BOGOTA (Reuters) – Mexican cartels are working from within Colombia to traffic cocaine and taking a more active role in production of illegal drugs, Colombia’s anti-narcotics director said yesterday.
“We have discovered that there are Mexican cartels which have arrived in Colombia basically to negotiate and transport the drug themselves,” General Ricardo Restrepo of the national police told reporters.
“This gives them better returns and means Colombian traffickers are at less risk of being captured or caught in foreign judicial investigations,” he said.
Colombian authorities have said for years that Mexican cartels have ties to local cocaine producers, but this is the first time they have mentioned the presence of active foreign traffickers in the country.

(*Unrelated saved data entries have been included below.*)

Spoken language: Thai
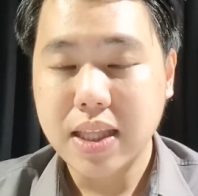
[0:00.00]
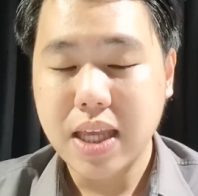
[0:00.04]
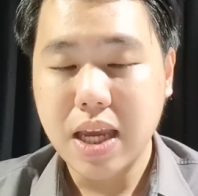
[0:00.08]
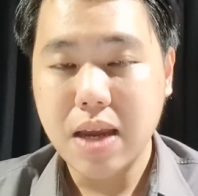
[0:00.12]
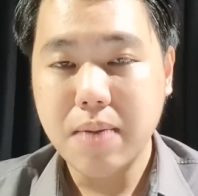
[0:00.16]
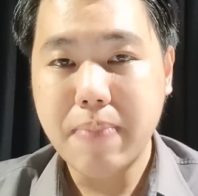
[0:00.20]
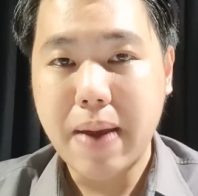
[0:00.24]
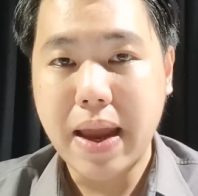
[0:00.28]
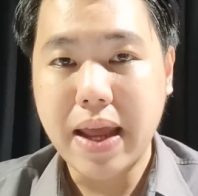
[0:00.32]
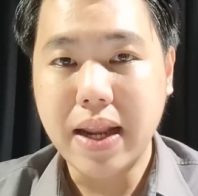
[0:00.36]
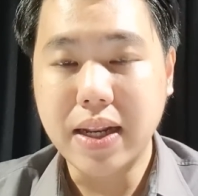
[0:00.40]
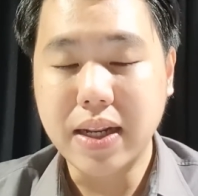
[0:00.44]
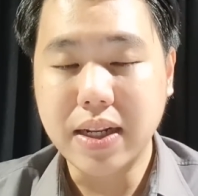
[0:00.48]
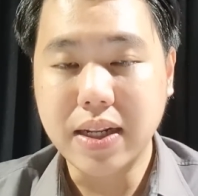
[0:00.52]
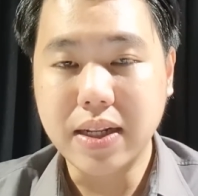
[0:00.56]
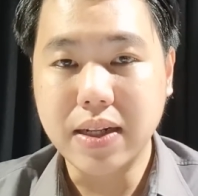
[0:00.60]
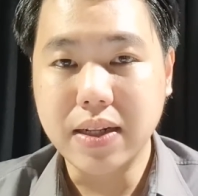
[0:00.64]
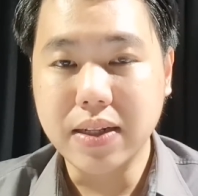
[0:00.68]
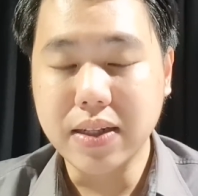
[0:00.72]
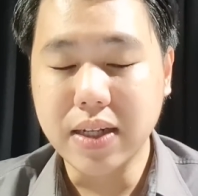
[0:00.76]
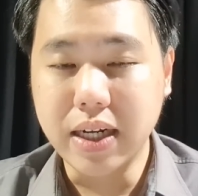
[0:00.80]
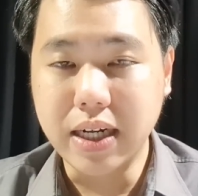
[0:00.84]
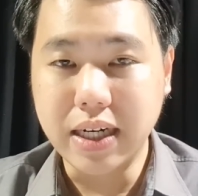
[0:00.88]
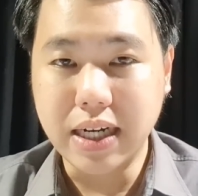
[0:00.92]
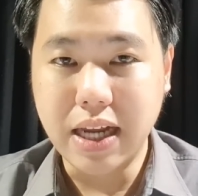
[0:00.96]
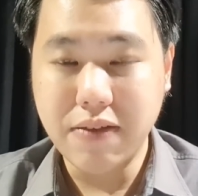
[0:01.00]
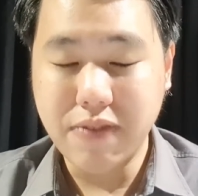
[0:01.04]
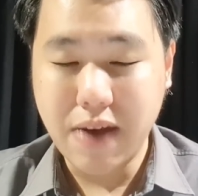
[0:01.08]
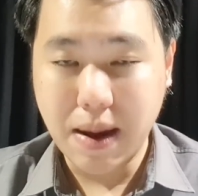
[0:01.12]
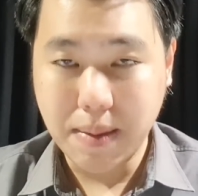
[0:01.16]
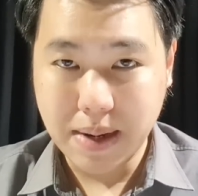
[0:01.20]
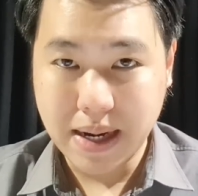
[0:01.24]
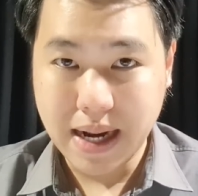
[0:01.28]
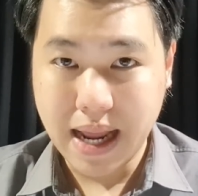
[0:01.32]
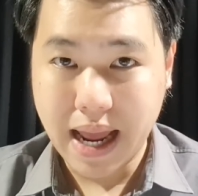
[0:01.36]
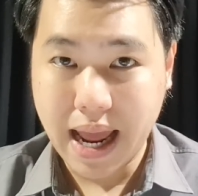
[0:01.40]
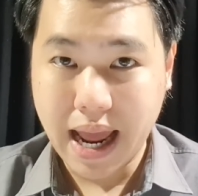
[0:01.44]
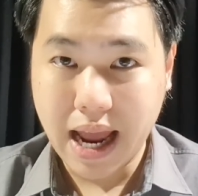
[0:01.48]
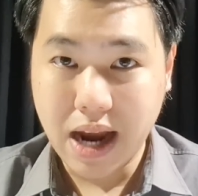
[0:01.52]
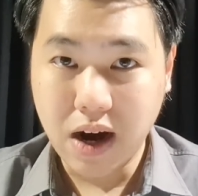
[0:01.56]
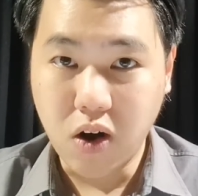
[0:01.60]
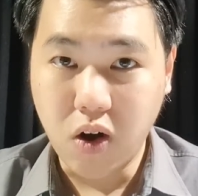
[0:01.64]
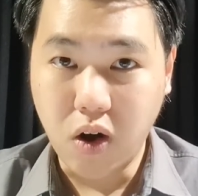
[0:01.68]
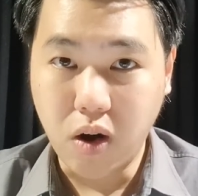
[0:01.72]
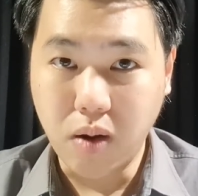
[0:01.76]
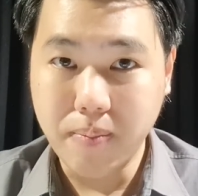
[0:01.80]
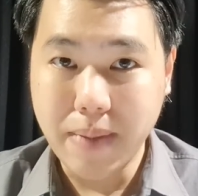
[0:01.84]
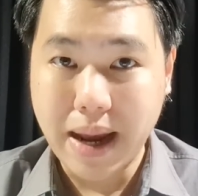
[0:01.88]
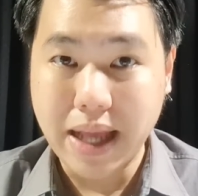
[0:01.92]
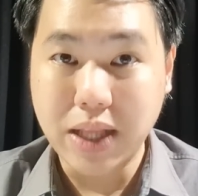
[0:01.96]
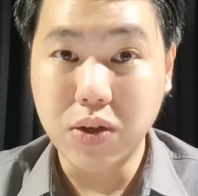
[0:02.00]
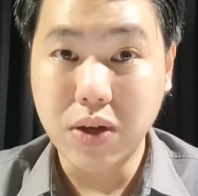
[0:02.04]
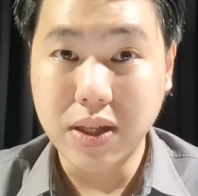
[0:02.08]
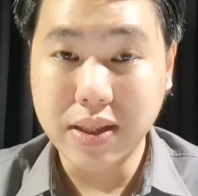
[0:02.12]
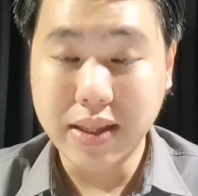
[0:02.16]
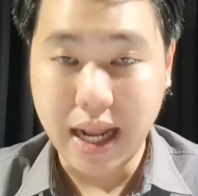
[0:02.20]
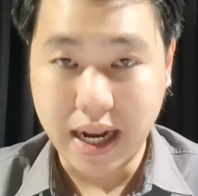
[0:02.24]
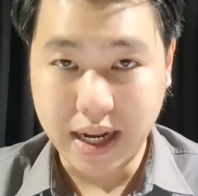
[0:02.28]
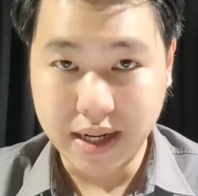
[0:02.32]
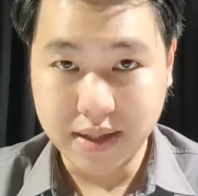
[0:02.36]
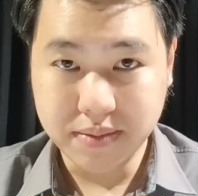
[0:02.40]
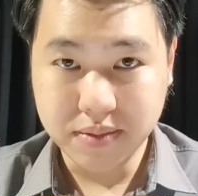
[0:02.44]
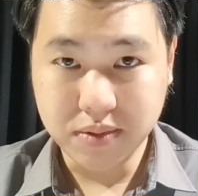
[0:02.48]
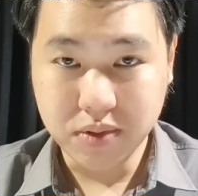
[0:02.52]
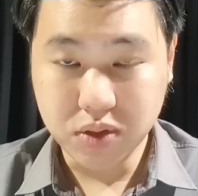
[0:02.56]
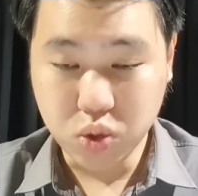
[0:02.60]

ที่เป็นหนึ่งในแฟนพันธุ์แท้ของแมนยูไนเต็ด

He did not name the cartels involved in sending operatives, but Colombian authorities have previously reported arrests of alleged members of the Sinaloa and the Zetas cartels, as well as seizures of drugs shipments presumably destined for those groups.
Colombia is one of the world’s largest producers of cocaine, with an estimated output of 290 tons per year, according to the United Nations Office on Drugs and Crime.

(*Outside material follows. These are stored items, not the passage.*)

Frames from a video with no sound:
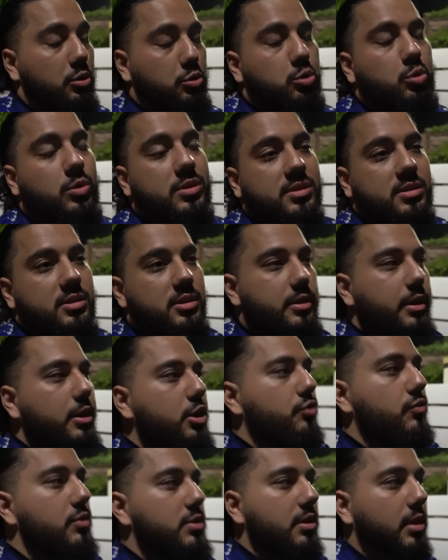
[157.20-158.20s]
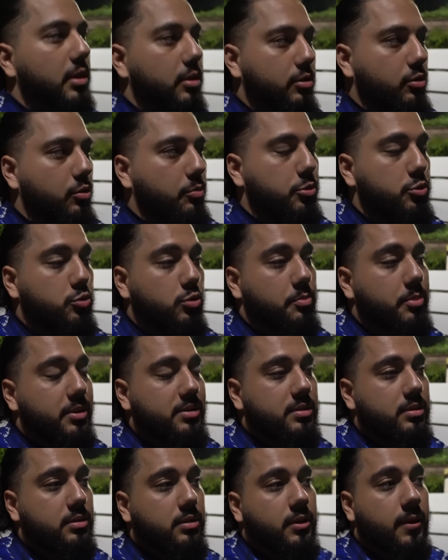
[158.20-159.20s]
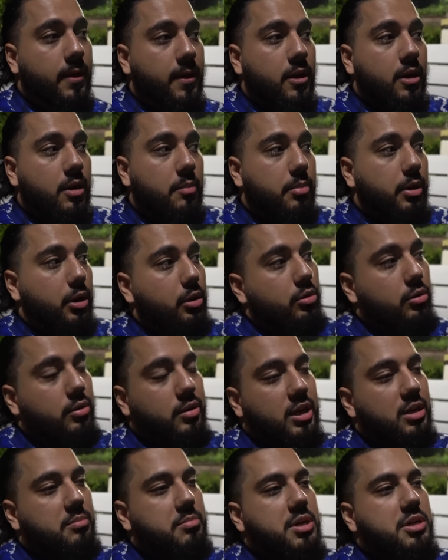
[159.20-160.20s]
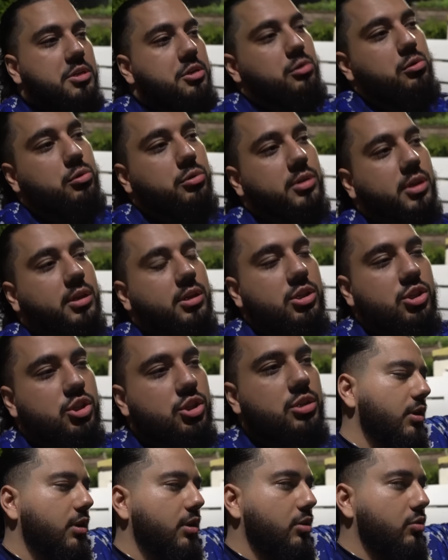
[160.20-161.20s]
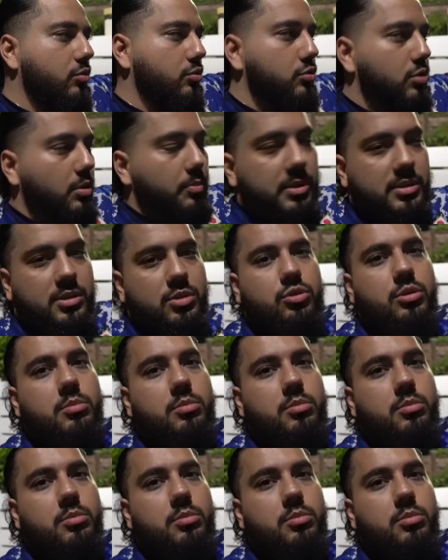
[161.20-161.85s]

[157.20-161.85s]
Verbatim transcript: Il y a deux trois itinéraires, je veux dire. Euh, on peut soit passer par euh, l'Allemagne, l'Autriche, ou soit passer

The nation’s once-prolific drug cartels now act primarily as producers, after being weakened by a US-backed military offensive and losing control of trafficking routes to Mexican groups, which now take the lead in smuggling narcotics like cocaine, heroin and marijuana to the United States and Europe.
Leftist rebel groups, as well as crime gangs made up of right-wing ex-paramilitaries, are said to be deeply involved in narcotics production.